+++ Records to use

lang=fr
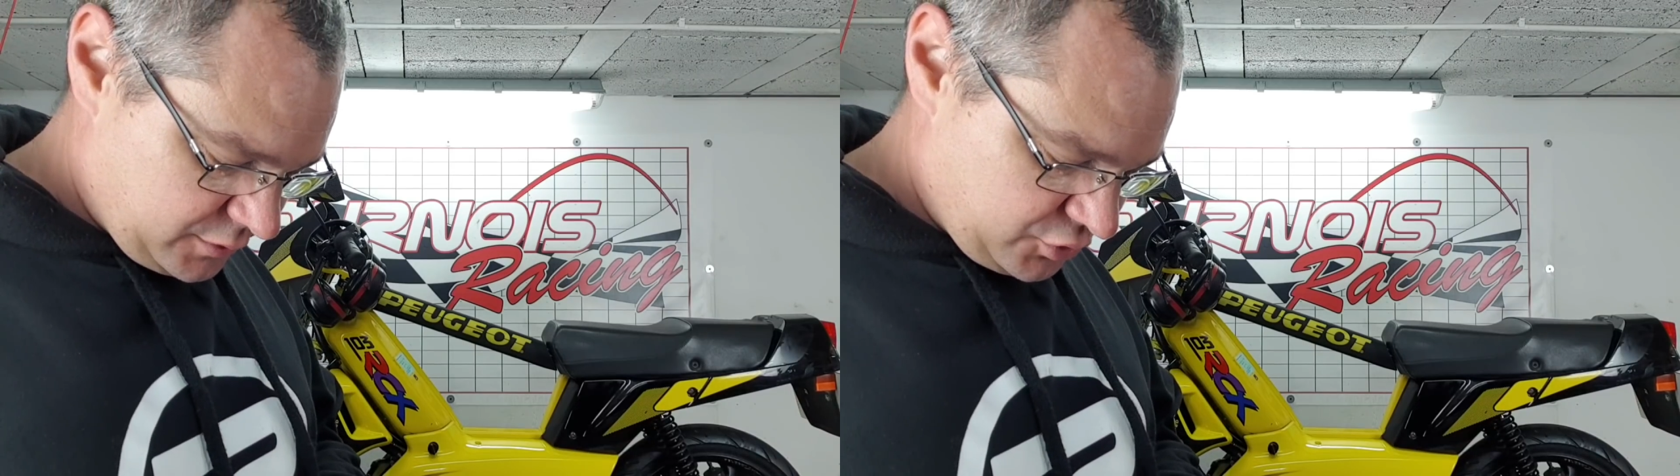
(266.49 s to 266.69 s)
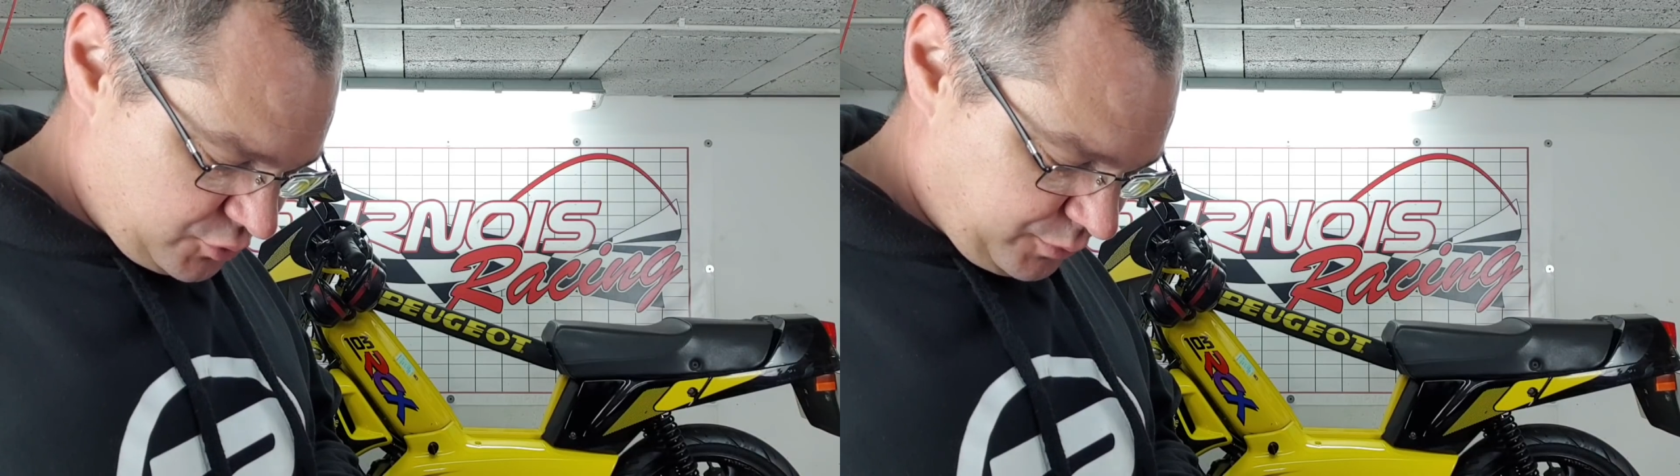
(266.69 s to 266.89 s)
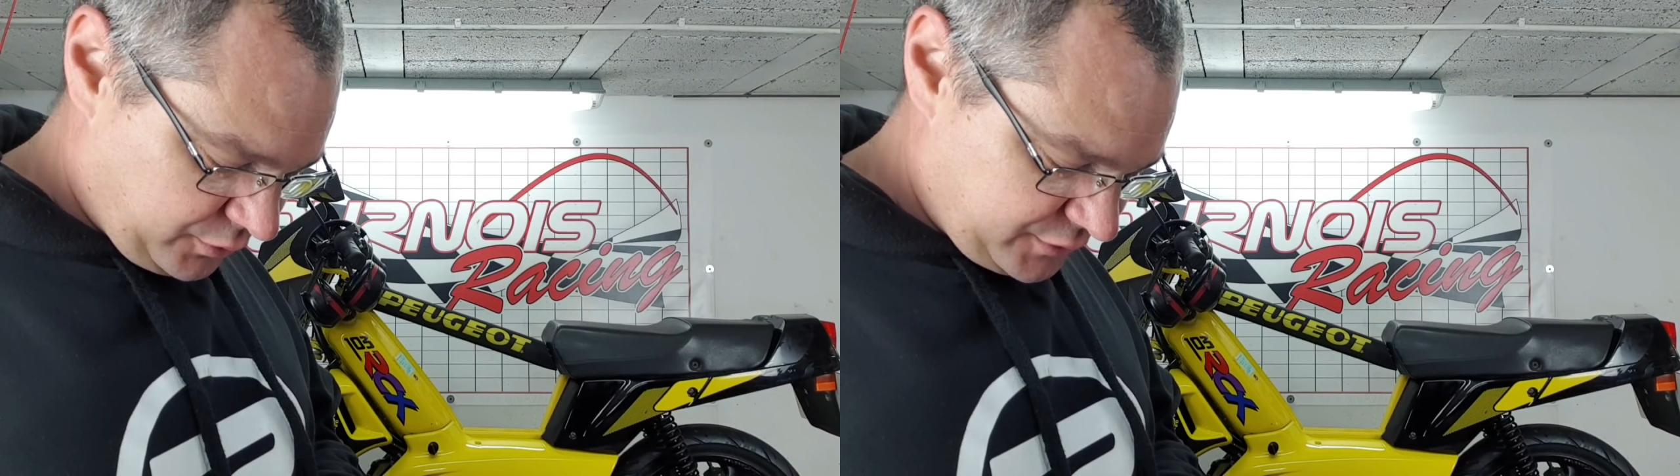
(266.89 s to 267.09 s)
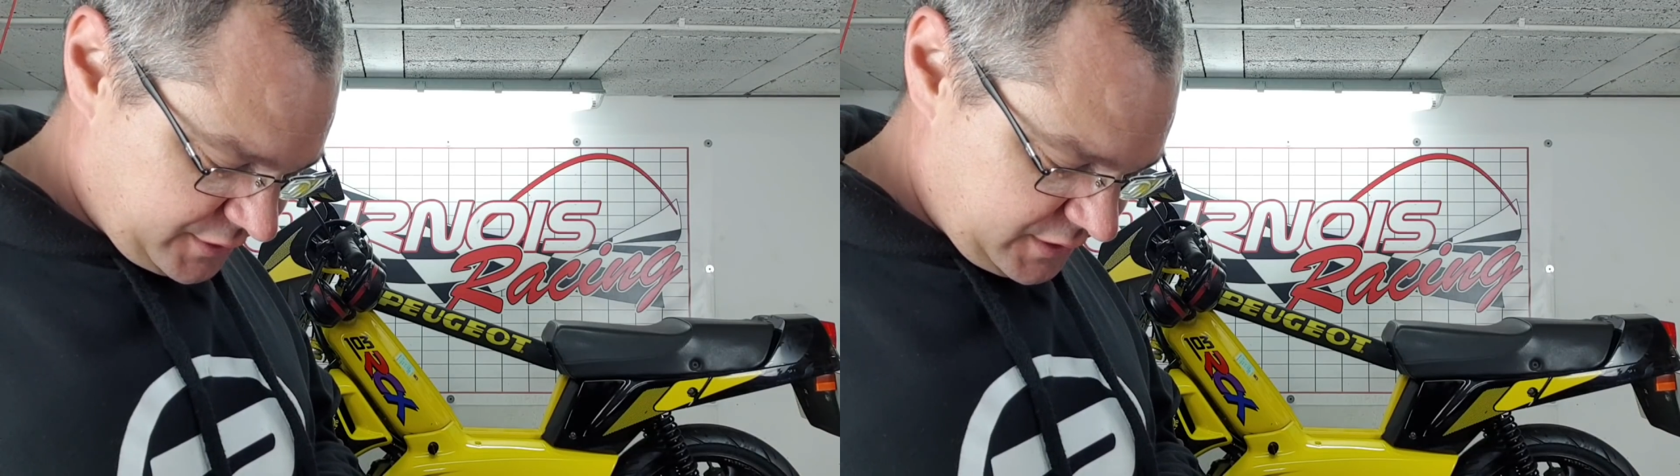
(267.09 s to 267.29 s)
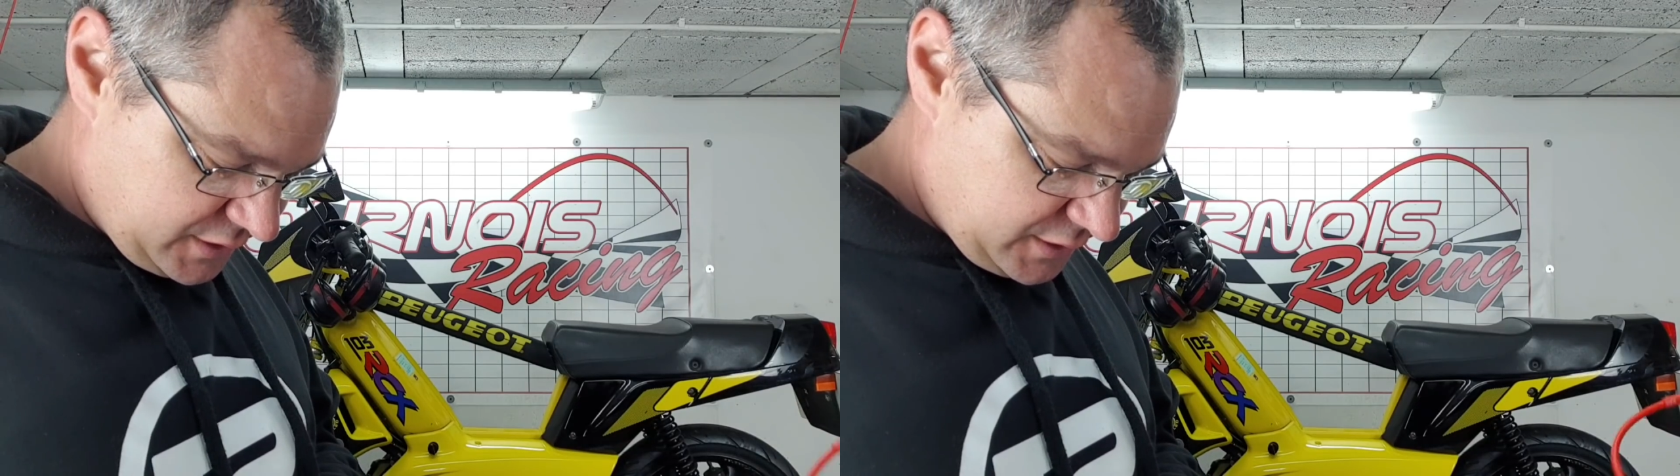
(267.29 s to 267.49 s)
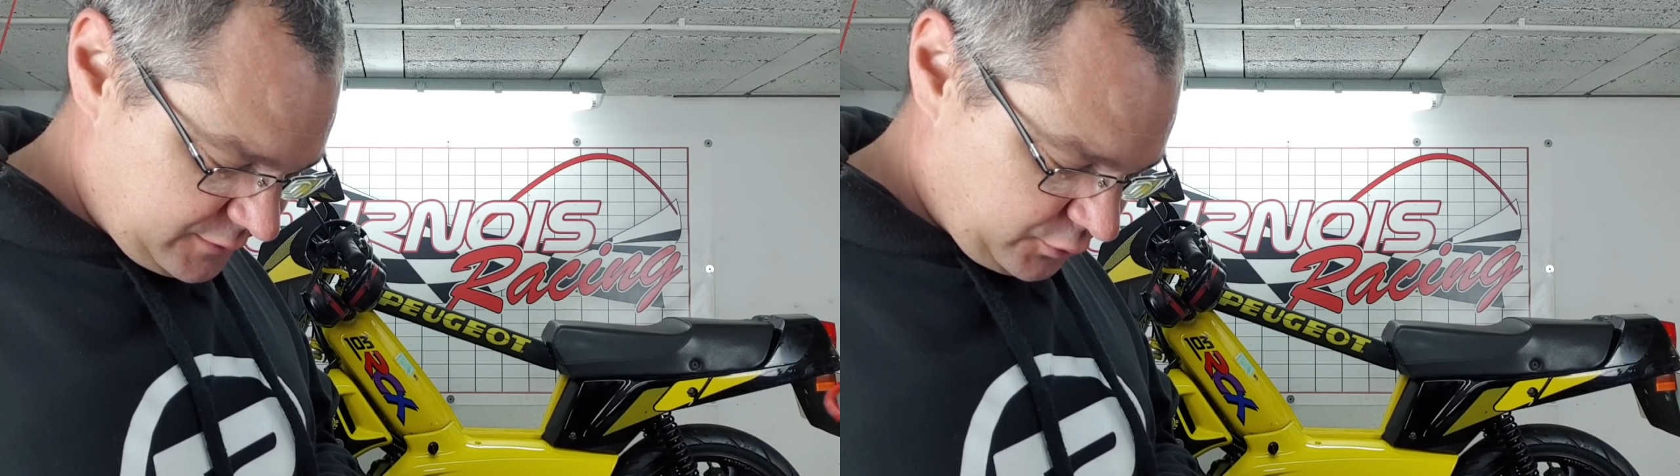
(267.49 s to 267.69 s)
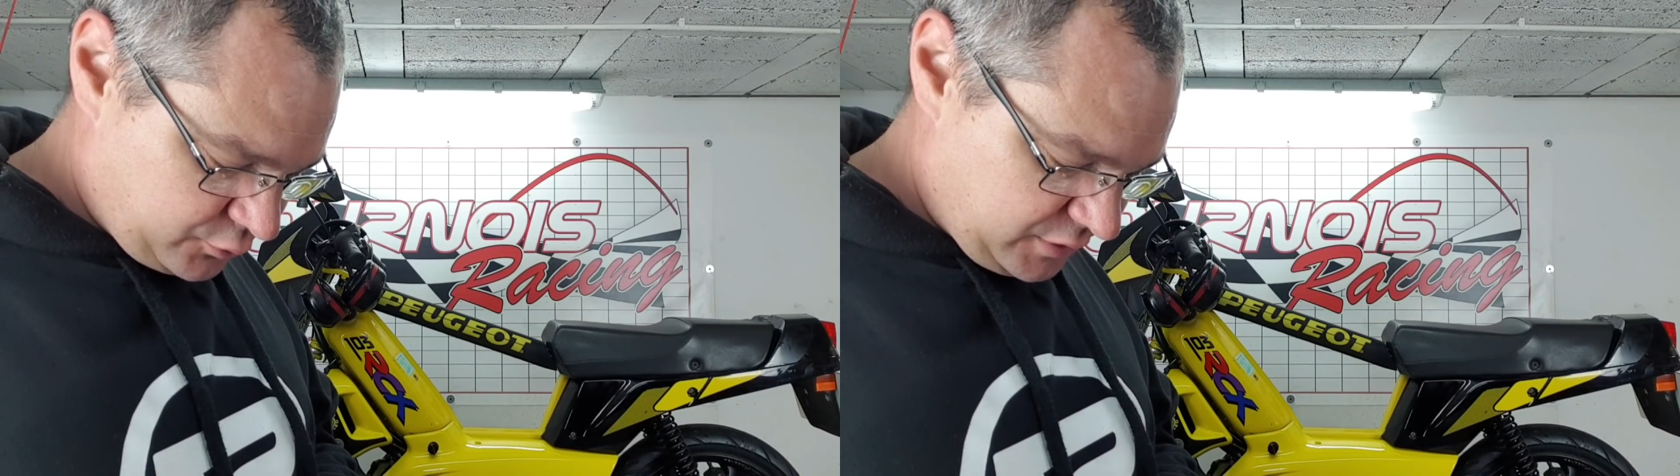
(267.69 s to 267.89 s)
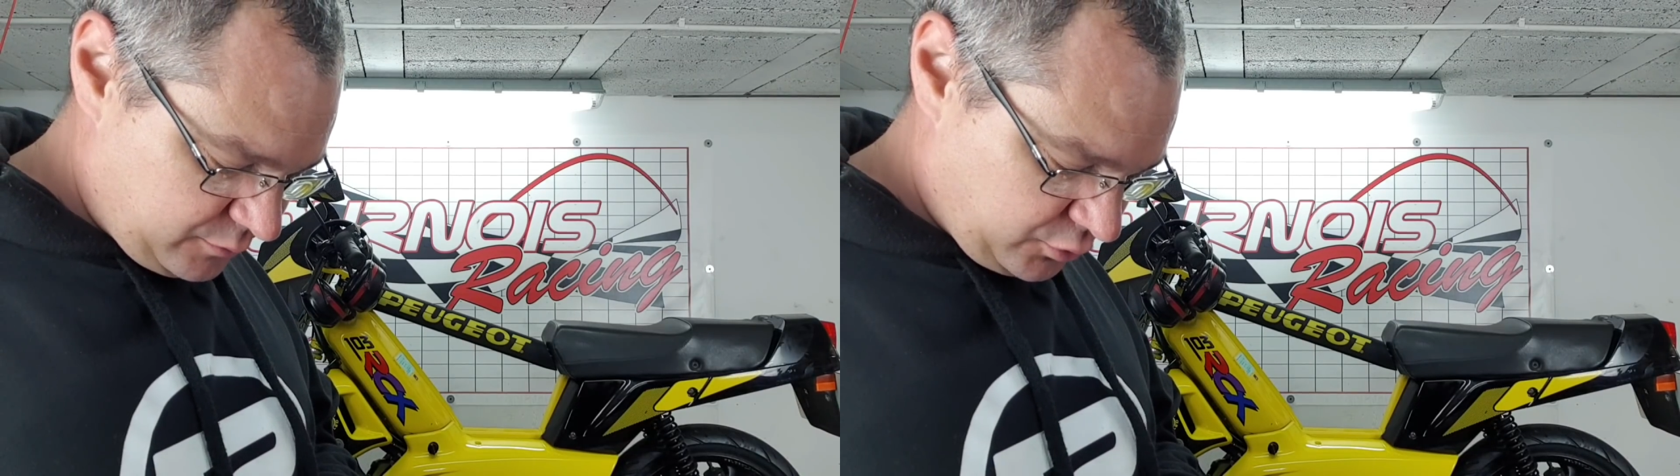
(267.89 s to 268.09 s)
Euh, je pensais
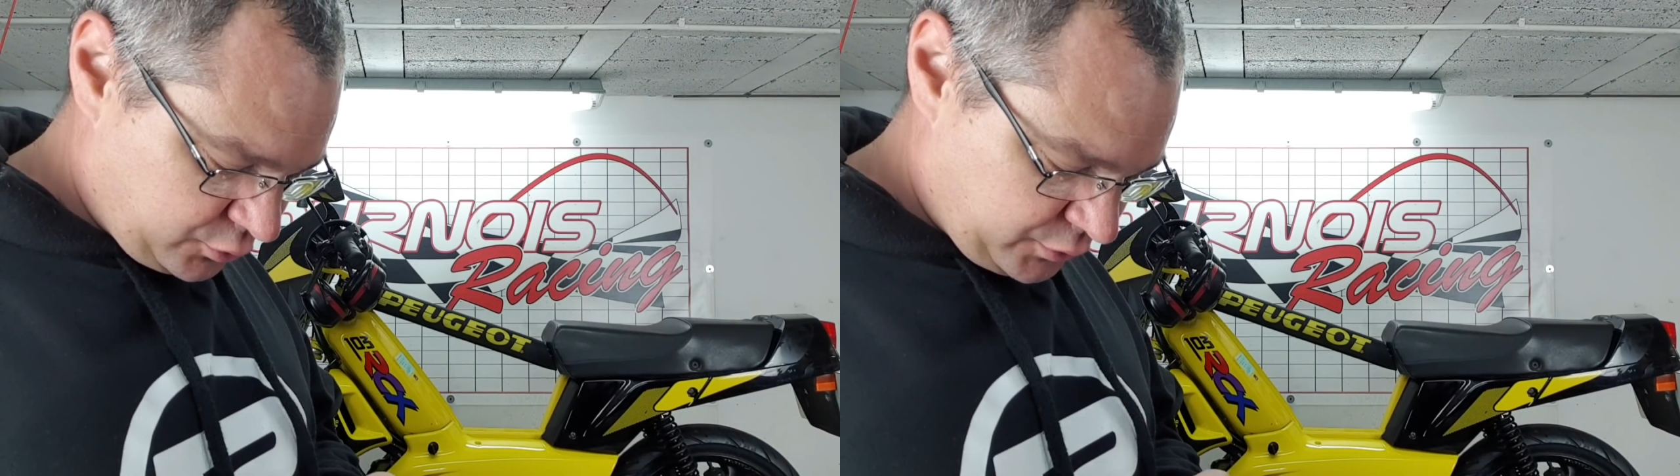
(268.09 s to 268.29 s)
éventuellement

++++++

Repeat the entries verbatim; no pictures.

lang=fr
(266.49 s to 266.69 s)
(266.69 s to 266.89 s)
(266.89 s to 267.09 s)
(267.09 s to 267.29 s)
(267.29 s to 267.49 s)
(267.49 s to 267.69 s)
(267.69 s to 267.89 s)
(267.89 s to 268.09 s)
Euh, je pensais
(268.09 s to 268.29 s)
éventuellement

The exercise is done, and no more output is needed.